--- AVAILABLE DATA ---

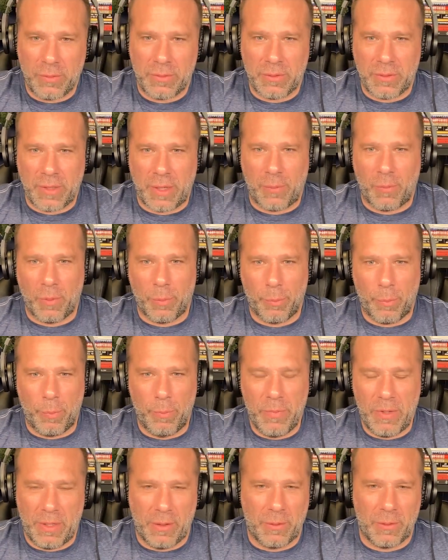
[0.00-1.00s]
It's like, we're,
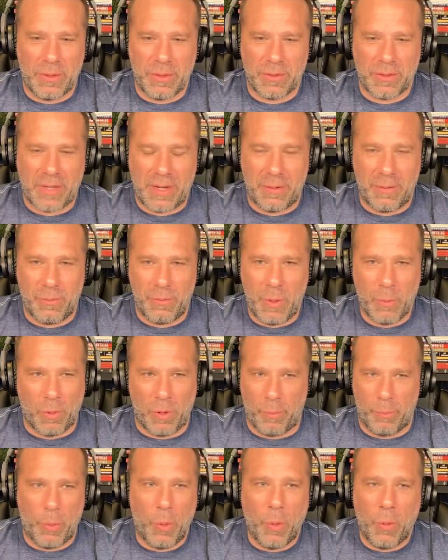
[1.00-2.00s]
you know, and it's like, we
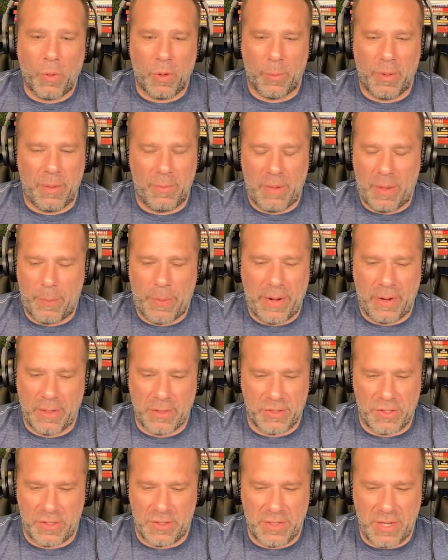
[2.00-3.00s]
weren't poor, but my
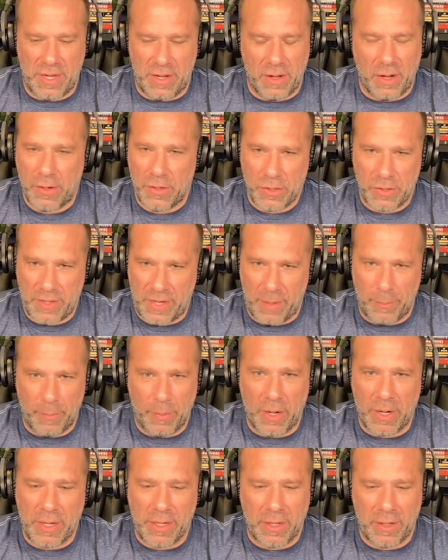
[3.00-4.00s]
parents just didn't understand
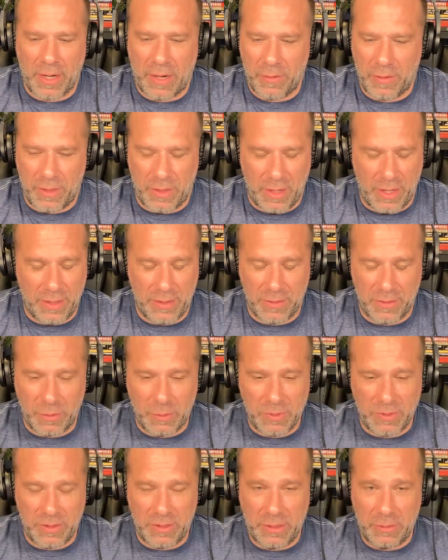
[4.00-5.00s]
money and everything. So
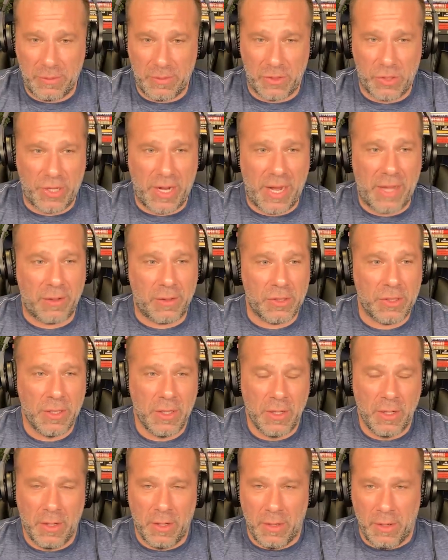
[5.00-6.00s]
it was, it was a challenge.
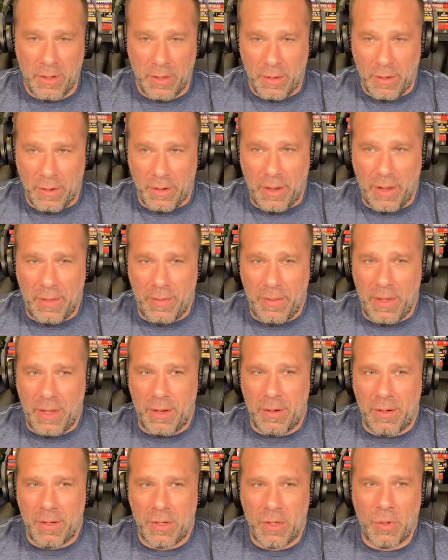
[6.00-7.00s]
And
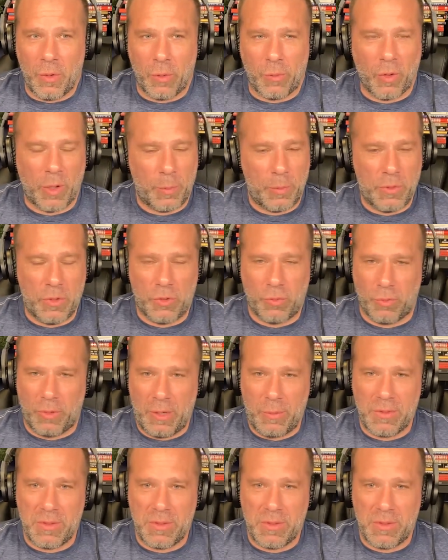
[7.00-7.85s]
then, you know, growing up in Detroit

---

▶ [EXERCISE AIM]
Write out a verbatim copy of the lines from the line that contains "[1.00-2.00s]" through the end of the entries above; pictures are not copied.

▶ [REPLY TO THE EXERCISE]
[1.00-2.00s]
you know, and it's like, we
[2.00-3.00s]
weren't poor, but my
[3.00-4.00s]
parents just didn't understand
[4.00-5.00s]
money and everything. So
[5.00-6.00s]
it was, it was a challenge.
[6.00-7.00s]
And
[7.00-7.85s]
then, you know, growing up in Detroit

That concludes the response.